Elaborazione grafica di Enrico Cicchetti 

una fogliata di libri

Quant'è fallace, disillusa e caparbia la dimensione umana

Giulia Ciarapica

È in libreria, edito da Fazi, “Quel tipo di ragazza”, di Elizabeth Jane Howard

"Amare una cosa non equivale a conoscerla". Semplice, lapidaria, perfino banale. La frase che Elizabeth Jane Howard mette in bocca ad Anne in “Quel tipo di ragazza” (Fazi) sembra innocua e per questo sussurrata con noncuranza, ma a un occhio attento rivela tutta la portata del romanzo: Howard torna sempre sul luogo del delitto – che per lei equivale al rapporto di coppia, ai tic delle donne, ai vizi degli uomini – e lo fa con eleganza e originalità. Non è facile costruire una narrazione interamente su queste cose – matrimoni, figli, amanti, gente di successo e grandi falliti – eppure lei ci riesce senza apparire monotona. Howard conserva un punto di vista speciale, che vuol sembrare convenzionale ma che alla fine lascia il lettore a bocca aperta.

  
Più che indagare le azioni del romanzo – tutto presto detto: all’interno di una coppia consolidata, quella di Anne e Edmund, s’inserisce Arabella, figlia di Clara, matrigna “illustre” di Edmund, ventenne sola e dal grande potere seduttivo: il triangolo amoroso prenderà fuoco nel giro di poco – c’interessa capire come da frasi piccole e sbadate, apparentemente gettate in pasto alla pagina senza immaginarne l’effetto, Howard ci conduca in un viaggio introspettivo, in cui la coppia è tutto ma i singoli individui, uomo e donna, sono la radice del bene e di ogni male.

 
“Il segreto di una relazione era dirsi sempre quasi tutto…”, scrive l’autrice riferendosi ancora ad Anne e Edmund, ma poche pagine dopo, quando l’uomo incontra Arabella per caso sul treno (lei sarebbe dovuta andare direttamente da loro, che attendevano il suo arrivo, ma preferisce vagare in solitaria senza dire nulla) propone al lettore questo dialogo: “‘Hai telefonato ad Anne?’ / ‘Anne?’./ ‘Mia moglie. Per annunciare il tuo arrivo’./ ‘Oh… tua moglie.
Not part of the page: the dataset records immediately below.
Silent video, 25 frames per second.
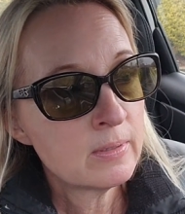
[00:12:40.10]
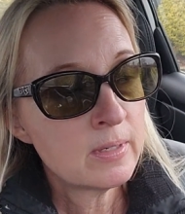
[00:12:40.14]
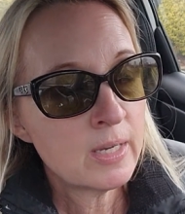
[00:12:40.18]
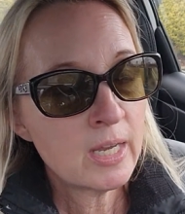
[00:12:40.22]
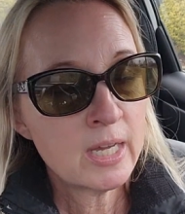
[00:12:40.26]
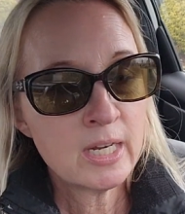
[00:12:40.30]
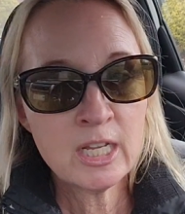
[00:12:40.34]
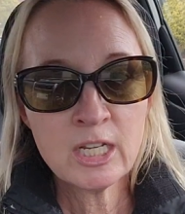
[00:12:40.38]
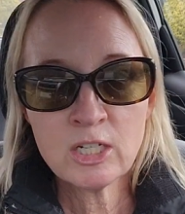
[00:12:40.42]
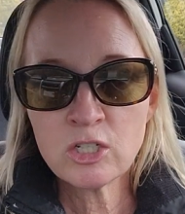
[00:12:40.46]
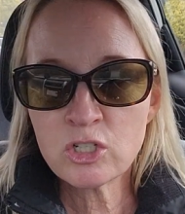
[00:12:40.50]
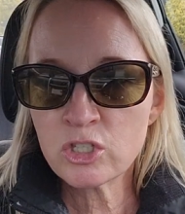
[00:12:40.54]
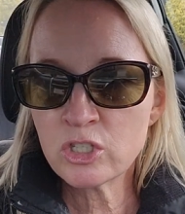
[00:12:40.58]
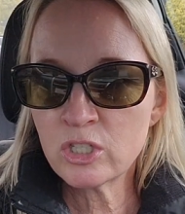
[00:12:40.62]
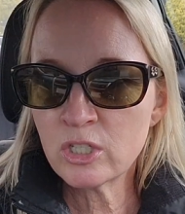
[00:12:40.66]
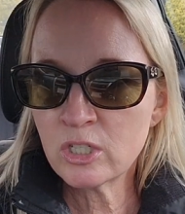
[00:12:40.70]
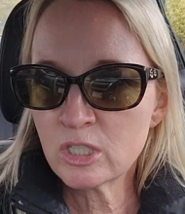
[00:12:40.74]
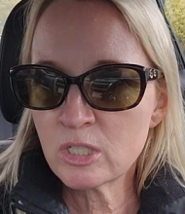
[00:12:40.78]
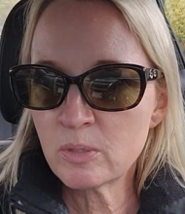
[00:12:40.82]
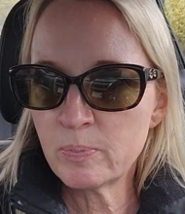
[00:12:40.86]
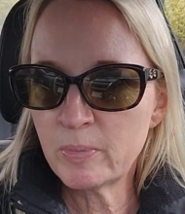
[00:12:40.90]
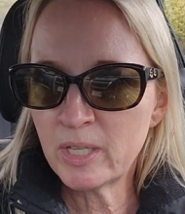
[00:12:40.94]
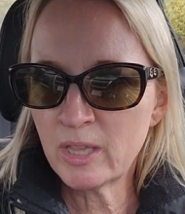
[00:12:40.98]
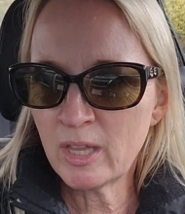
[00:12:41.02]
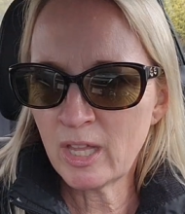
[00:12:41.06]
And he just
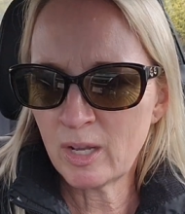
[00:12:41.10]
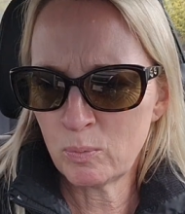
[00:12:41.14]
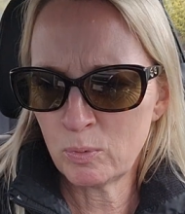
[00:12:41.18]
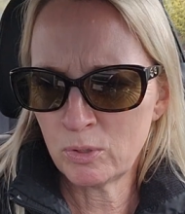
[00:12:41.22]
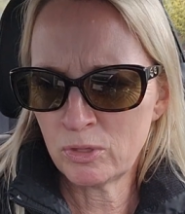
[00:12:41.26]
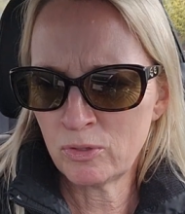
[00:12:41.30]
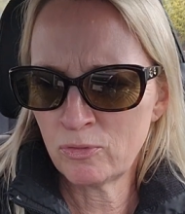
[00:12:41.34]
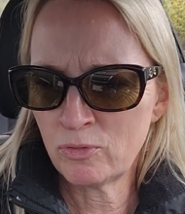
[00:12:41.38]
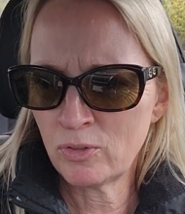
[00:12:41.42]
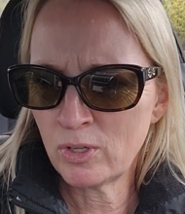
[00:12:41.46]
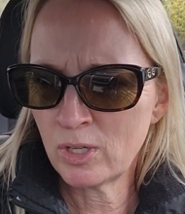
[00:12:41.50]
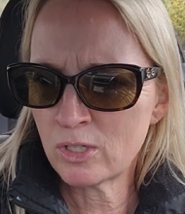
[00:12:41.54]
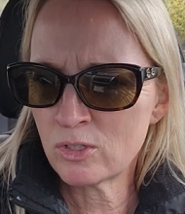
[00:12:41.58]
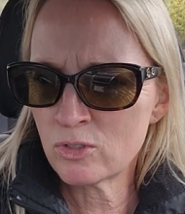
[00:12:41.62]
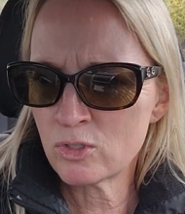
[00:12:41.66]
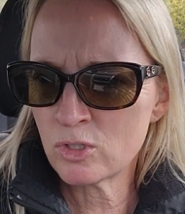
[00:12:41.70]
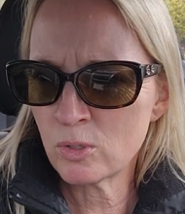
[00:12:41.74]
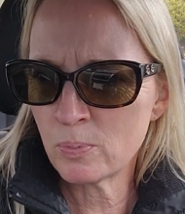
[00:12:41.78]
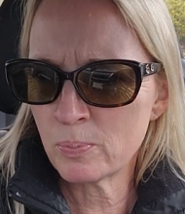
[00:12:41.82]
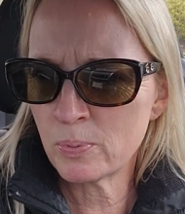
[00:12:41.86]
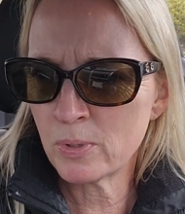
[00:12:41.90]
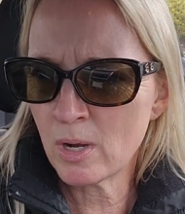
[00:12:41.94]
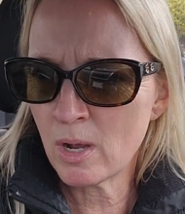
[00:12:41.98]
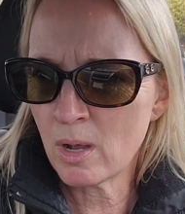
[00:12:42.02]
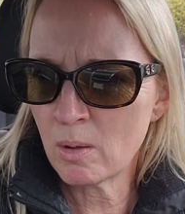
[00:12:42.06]
looked at me like, What the fuck is
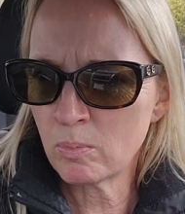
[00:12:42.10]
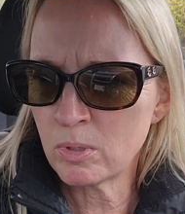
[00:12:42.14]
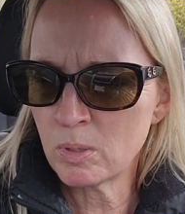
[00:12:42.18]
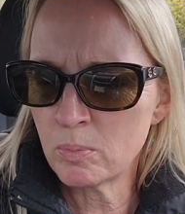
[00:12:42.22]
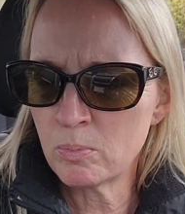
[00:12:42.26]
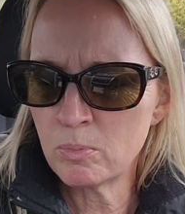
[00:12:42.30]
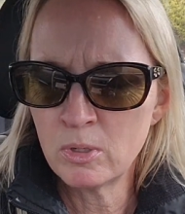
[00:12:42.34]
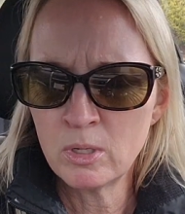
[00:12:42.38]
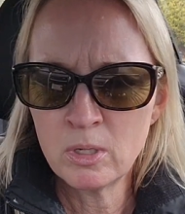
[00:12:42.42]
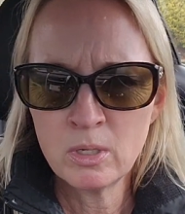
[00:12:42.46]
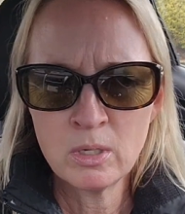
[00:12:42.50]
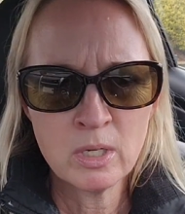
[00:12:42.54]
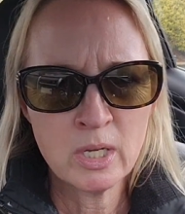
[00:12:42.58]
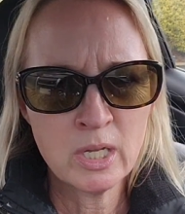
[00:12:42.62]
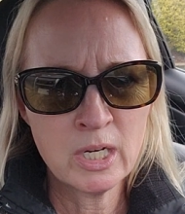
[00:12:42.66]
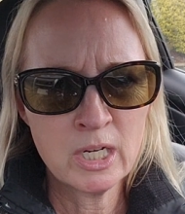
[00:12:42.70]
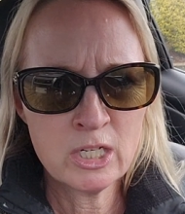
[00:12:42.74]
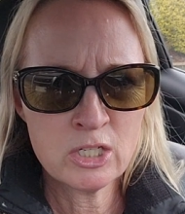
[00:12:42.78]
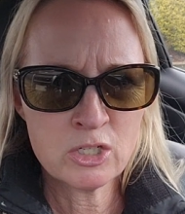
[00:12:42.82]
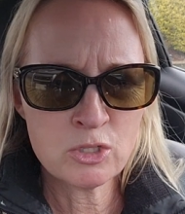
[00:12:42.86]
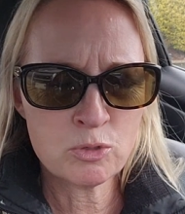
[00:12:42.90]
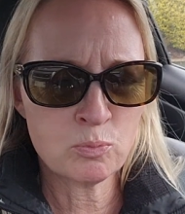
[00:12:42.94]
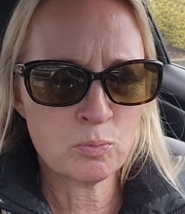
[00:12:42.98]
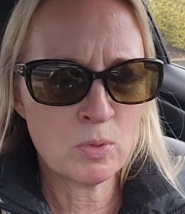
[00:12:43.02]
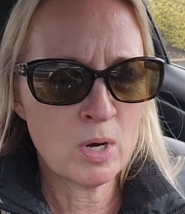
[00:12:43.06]
your problem? And
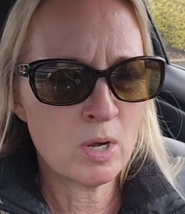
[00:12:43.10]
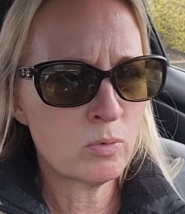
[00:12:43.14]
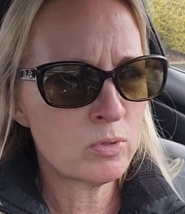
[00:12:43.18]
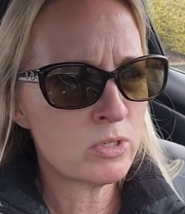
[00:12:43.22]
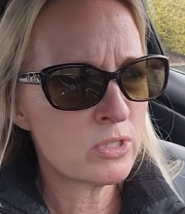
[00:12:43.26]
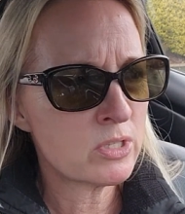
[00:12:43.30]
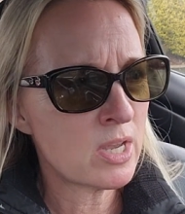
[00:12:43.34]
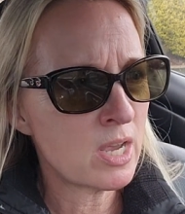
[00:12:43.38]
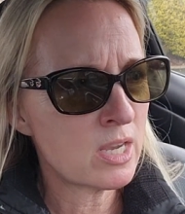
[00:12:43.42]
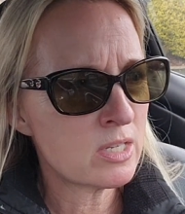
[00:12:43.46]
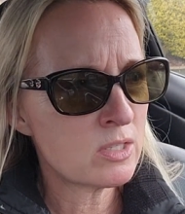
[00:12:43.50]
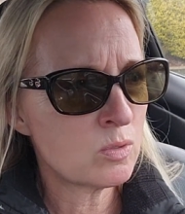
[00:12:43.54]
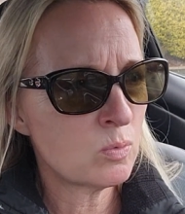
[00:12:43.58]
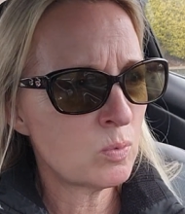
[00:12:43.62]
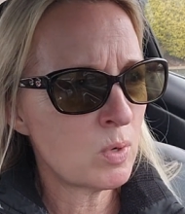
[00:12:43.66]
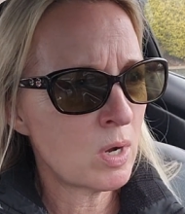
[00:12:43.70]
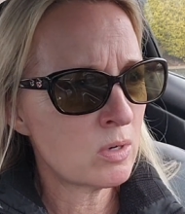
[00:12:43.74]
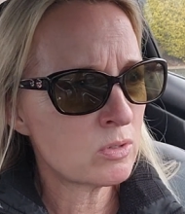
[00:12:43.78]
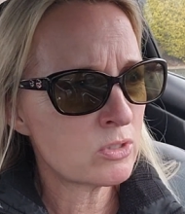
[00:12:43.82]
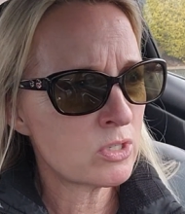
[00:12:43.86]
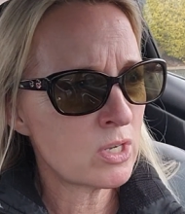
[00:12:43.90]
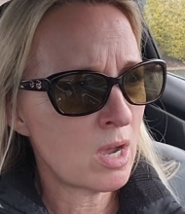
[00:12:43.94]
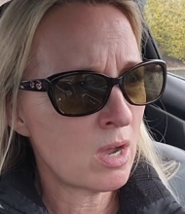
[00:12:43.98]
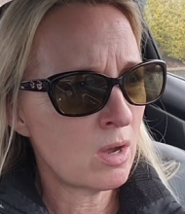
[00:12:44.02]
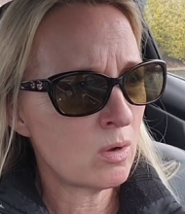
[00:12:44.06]
he just rolled his eyes and
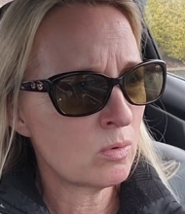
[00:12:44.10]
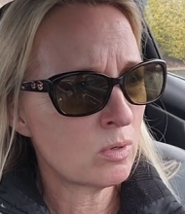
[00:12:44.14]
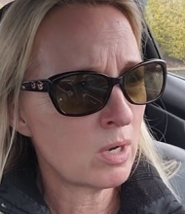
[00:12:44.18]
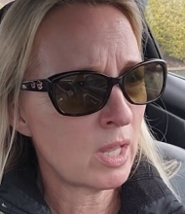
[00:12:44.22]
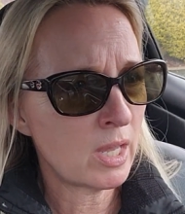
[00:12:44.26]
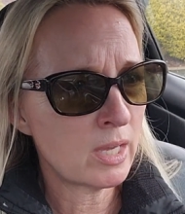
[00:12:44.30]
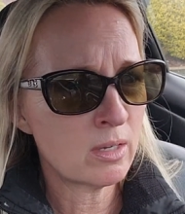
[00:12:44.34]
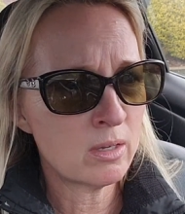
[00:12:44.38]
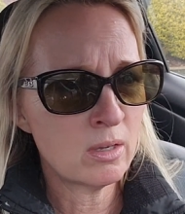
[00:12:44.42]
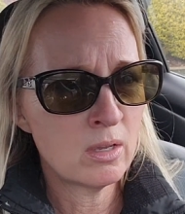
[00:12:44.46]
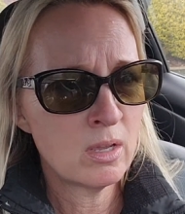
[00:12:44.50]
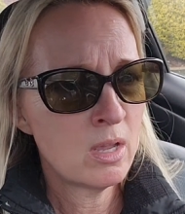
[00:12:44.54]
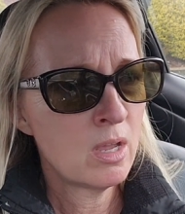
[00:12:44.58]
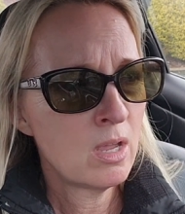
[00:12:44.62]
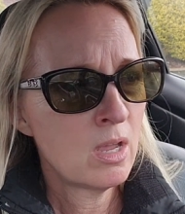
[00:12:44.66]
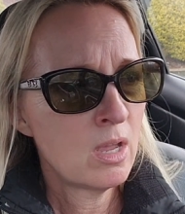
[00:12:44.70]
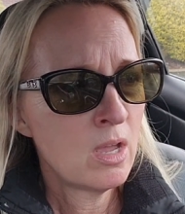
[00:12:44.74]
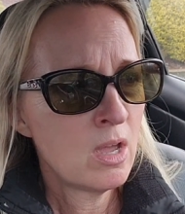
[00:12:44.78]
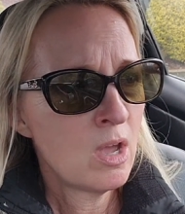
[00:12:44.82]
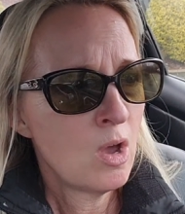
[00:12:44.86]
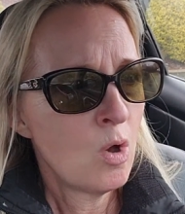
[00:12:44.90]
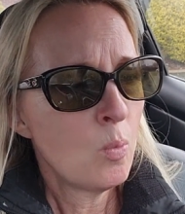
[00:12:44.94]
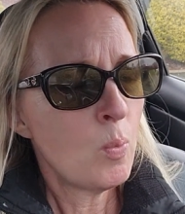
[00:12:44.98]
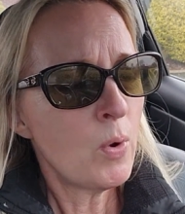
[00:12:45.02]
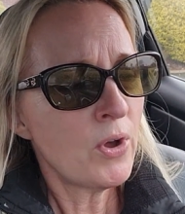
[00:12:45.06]
walked on, like,
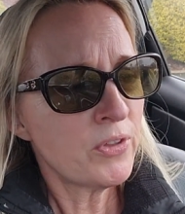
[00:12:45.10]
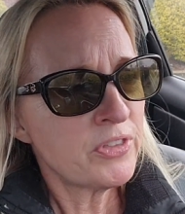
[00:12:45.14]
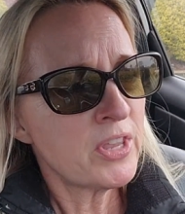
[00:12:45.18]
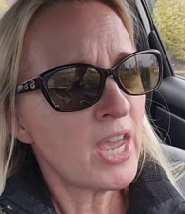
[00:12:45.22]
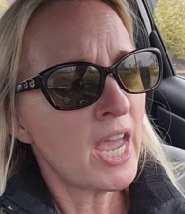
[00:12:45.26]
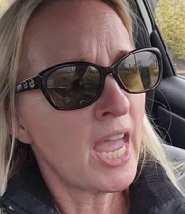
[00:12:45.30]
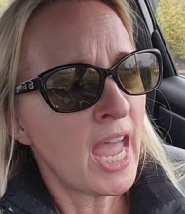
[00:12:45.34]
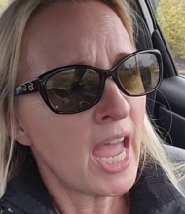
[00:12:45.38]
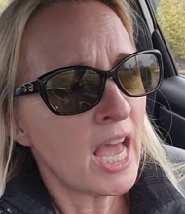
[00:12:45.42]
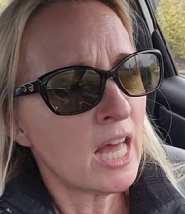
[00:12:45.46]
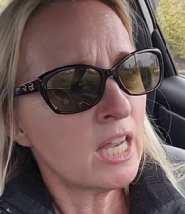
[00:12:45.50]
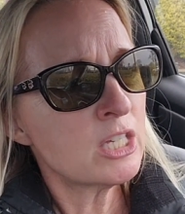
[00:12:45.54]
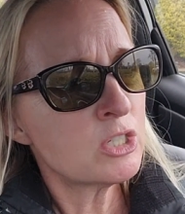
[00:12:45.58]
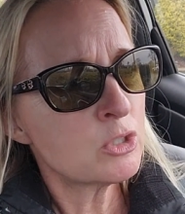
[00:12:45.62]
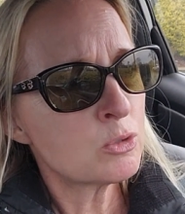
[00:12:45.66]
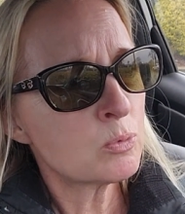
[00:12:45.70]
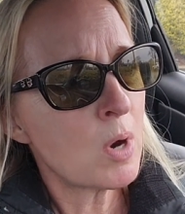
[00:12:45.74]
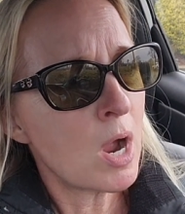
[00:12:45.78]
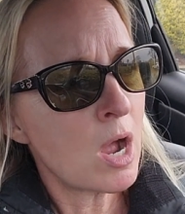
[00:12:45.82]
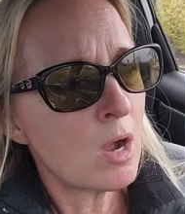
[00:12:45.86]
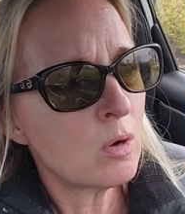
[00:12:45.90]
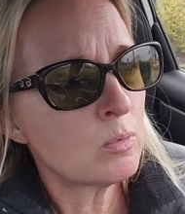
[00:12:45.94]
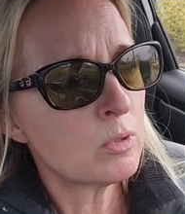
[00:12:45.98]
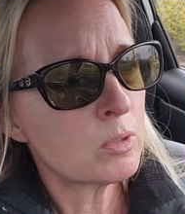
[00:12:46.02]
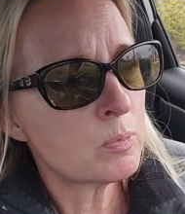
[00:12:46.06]
What the hell is
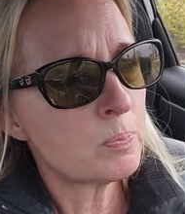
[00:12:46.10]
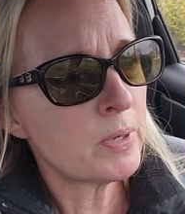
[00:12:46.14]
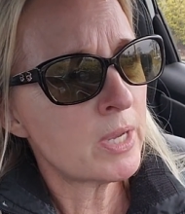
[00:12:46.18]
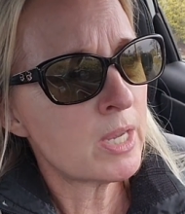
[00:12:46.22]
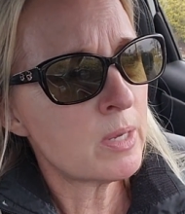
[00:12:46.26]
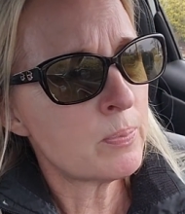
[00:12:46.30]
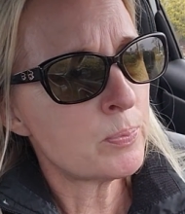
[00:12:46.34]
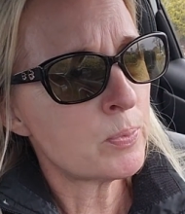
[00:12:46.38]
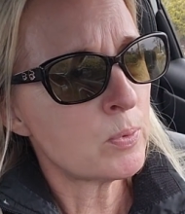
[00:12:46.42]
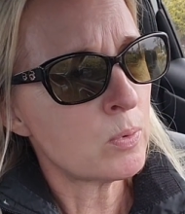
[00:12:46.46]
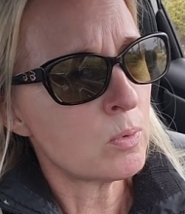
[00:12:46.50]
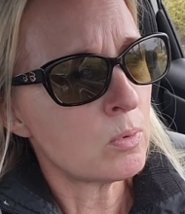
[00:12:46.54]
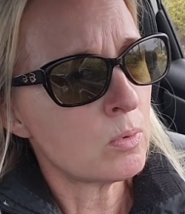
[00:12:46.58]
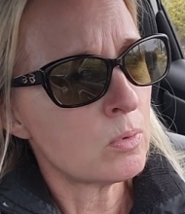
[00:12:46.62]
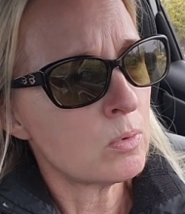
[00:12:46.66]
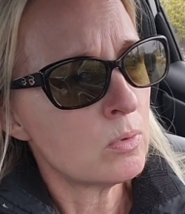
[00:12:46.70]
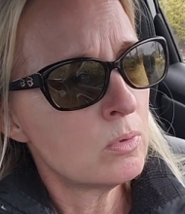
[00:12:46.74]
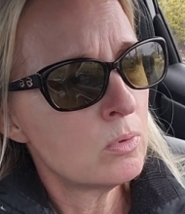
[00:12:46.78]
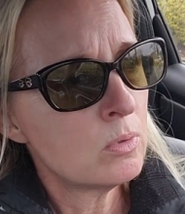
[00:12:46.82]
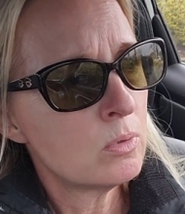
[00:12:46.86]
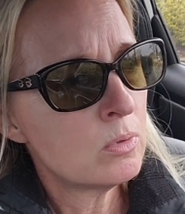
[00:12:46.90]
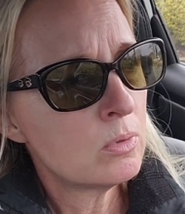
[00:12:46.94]
wrong with people?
Purtroppo no’. Edmund non vide la sua espressione per via degli occhiali scuri’”. Il non detto, parte integrante di ogni romanzo di Howard, inizia a sibilare già dalle prime battute fra Edmund e Arabella, quando tra loro si frappone l’ostacolo di Anne: a quel punto gli occhiali scuri della ragazza salvano entrambi dall’imbarazzo che, sia i protagonisti che il lettore, scopriranno poi essere giustificato dalla relazione extraconiugale.

 
Proprio quegli occhiali scuri che Arabella dirà di portare “perché così vedo le persone prima che loro vedano me”, sono il simbolo di qualcosa di più, quasi equivalgono al maglione nero che indossa Janet dopo la sfuriata con l’ex compagno Henry, nonché ex amante di Arabella (“Il nero è sempre la scelta migliore dopo un gran pianto o una notte insonne”, scrive l’autrice, lasciando intendere al lettore che lei conosce a menadito tanto quel tipo di situazioni quanto gli eventuali rimedi): questa storia secondaria dice molto anche della vita privata di Howard, che pure dissemina le sue tracce di donna in tutti i personaggi femminili del romanzo e dei suoi scritti in generale.

 
Ciò di cui Elizabeth Jane Howard si fa portavoce non è legato soltanto alle dinamiche di coppia, al concepimento dell’idea di amore, di non amore o accettazione del fallimento, ma riguarda la fallace, disillusa e caparbia dimensione umana. Howard non si limita a dirci cosa accade, lei ci propone storie che sembrano ricordi di una sua vita più o meno recente, più o meno lontana. Non giudica (ma forse si fa giudicare?) lasciando al lettore il compito di capire in quale terreno mettere i piedi.